In a pair of recent enforcement actions, the Federal Trade Commission cracked down on companies with allegedly lax data security measures that resulted in the theft of personal information of millions of consumers.

In the first enforcement action, the FTC alleged that an online marketplace company and its CEO “were alerted to security problems two years prior to the breach yet failed to take steps to protect consumers’ data from hackers.”

Specifically, in 2018 hackers infiltrated the company’s servers until the login information for its cloud computing account was changed. Unfortunately, according to the FTC, the company did not address that breach with adequate security measures yet continued to represent to the public it had appropriate security protections. Two years later, an employee’s account was breached, and customers’ information was stolen.

In the second enforcement action, the FTC alleged an education technology company suffered four security breaches since 2017 but failed to undertake adequate remediation, resulting in the exfiltration of millions of consumers’ personal information.
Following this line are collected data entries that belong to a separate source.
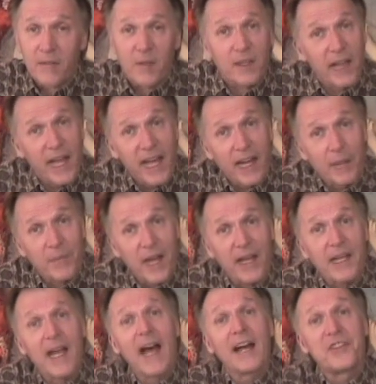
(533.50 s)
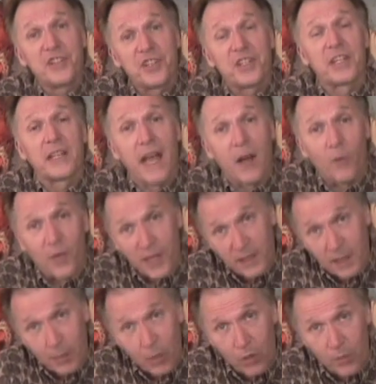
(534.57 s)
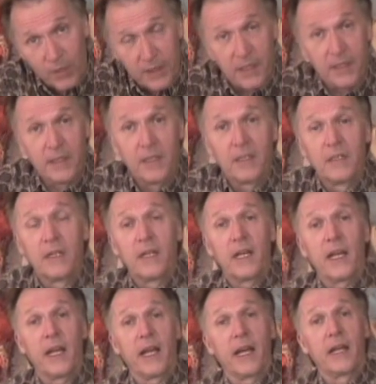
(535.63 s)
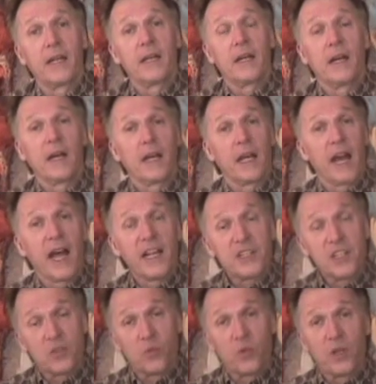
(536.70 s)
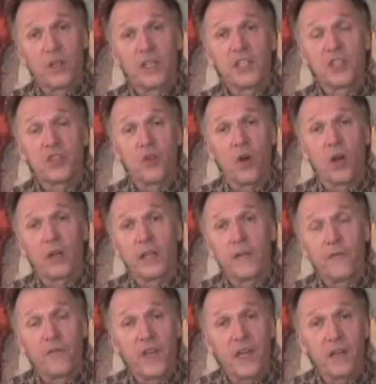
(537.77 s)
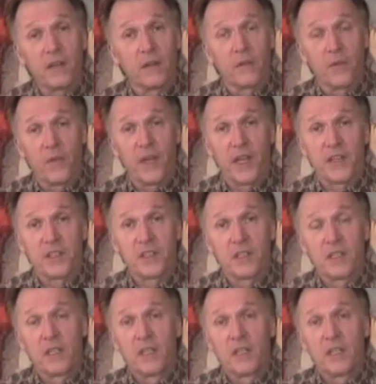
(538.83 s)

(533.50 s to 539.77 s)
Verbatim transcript: glad I'm not conscious in that one at the moment. And, and I just really strongly feel this.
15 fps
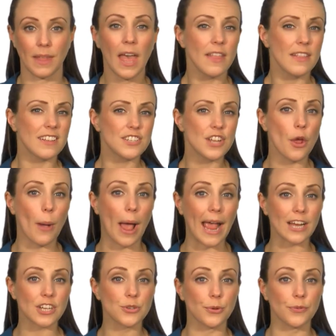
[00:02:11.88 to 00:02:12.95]
There's no
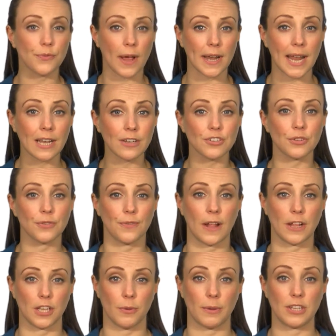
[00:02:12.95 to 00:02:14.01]
actual financial
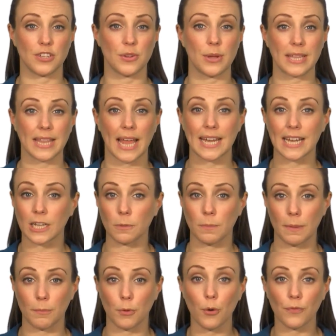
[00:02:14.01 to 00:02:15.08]
value in doing that little bit
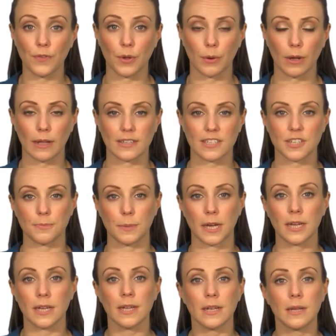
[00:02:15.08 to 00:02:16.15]
more for your customer,
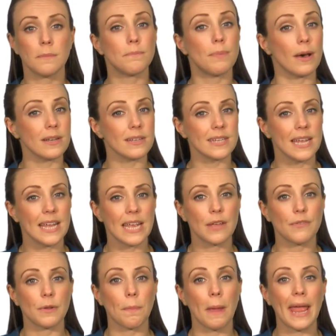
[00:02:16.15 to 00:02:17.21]
but if
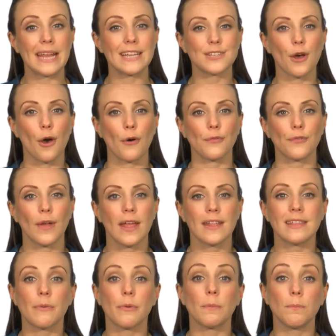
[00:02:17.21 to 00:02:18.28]
it pays off, they
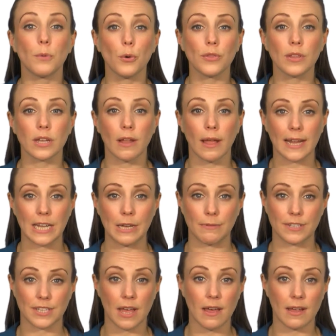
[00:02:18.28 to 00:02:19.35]
will more than likely
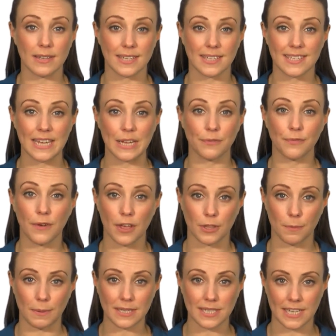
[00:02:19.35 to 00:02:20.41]
return to seek further
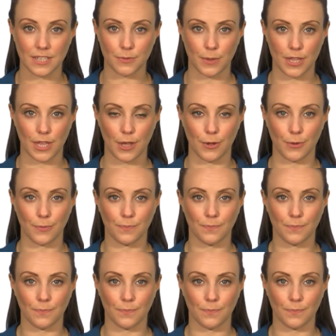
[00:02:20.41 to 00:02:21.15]
business with you.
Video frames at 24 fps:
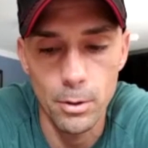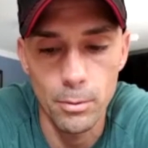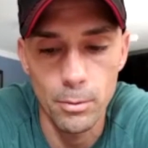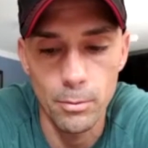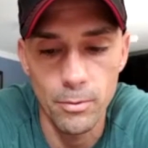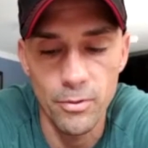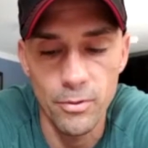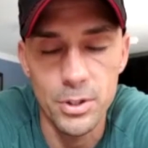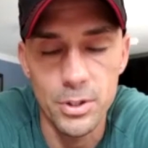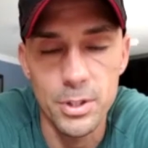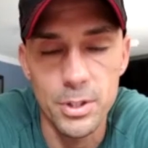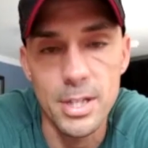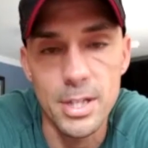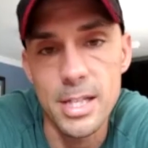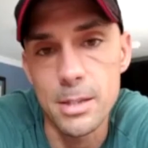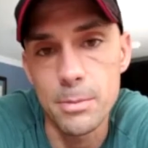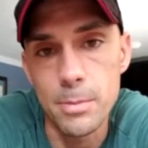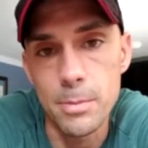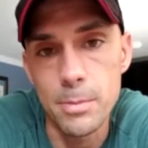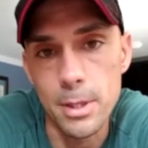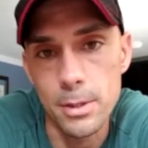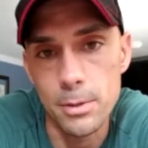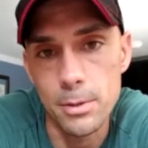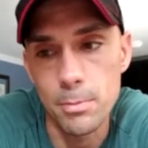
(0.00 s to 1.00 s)
fatigue
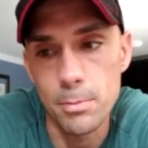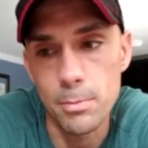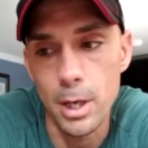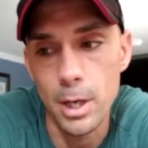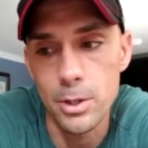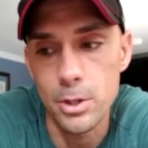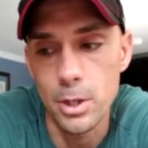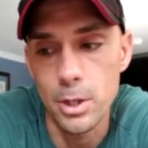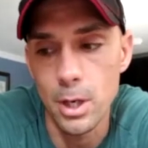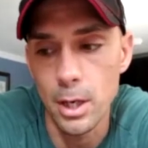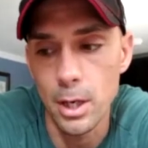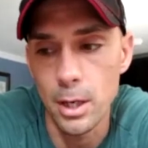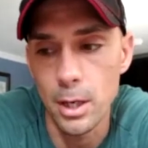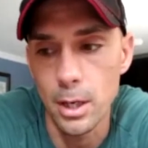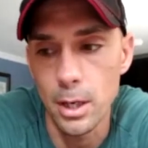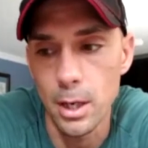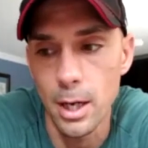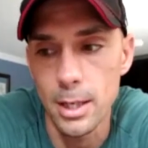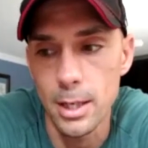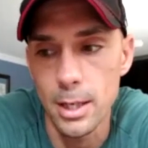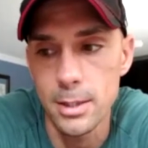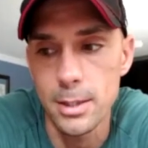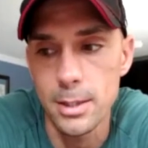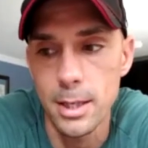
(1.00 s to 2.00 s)
me as much. And
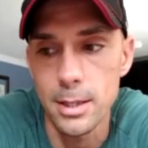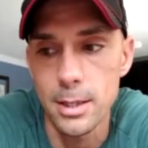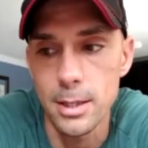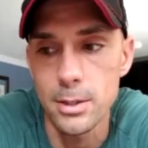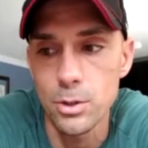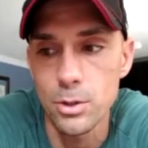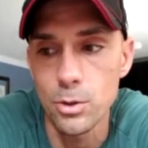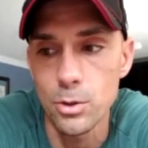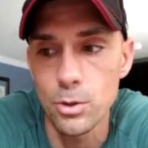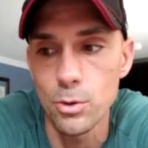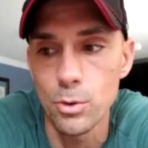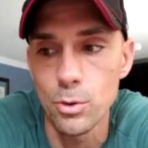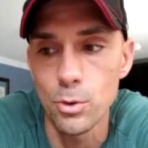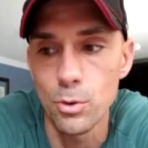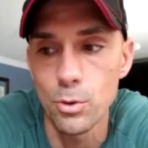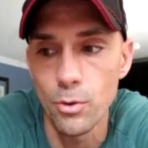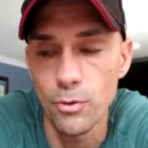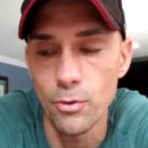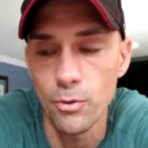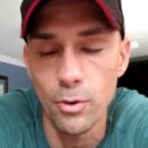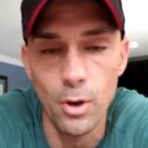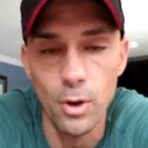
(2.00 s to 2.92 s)
I tend to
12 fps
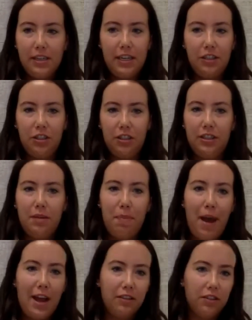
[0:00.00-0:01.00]
It just
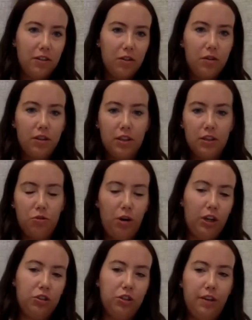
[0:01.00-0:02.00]
depends on the
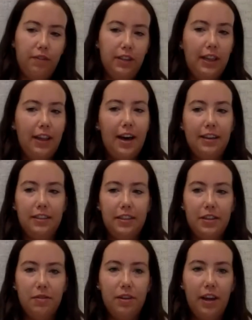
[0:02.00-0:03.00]
structure of the class that
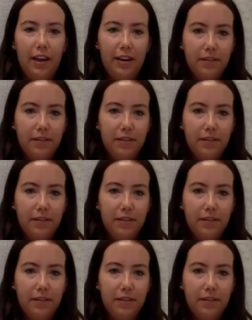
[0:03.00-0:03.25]
you get.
A number of alleged violations were common to both companies, including:

  • Failing to require multifactor authentication
  • Limiting access to consumers’ personal information
  • Neglecting to monitor for security threats
  • Failing to develop adequate security policies
  • Failing to properly train employees

Pursuant to the proposed consent orders, both companies are required to remediate these and other issues. Notably, the order concerning the online marketplace company extends to its CEO individually, who “will be required to implement an information security program at future companies if he moves to a business collecting consumer information from more than 25,000 individuals, and where he is a majority owner, CEO, or senior officer with information security responsibilities.”

The FTC has published a description of the first and second consent agreement packages in the Federal Register. The agreements are subject to public comment for 30 days after publication, following which the Commission will decide whether to make the proposed consent orders final.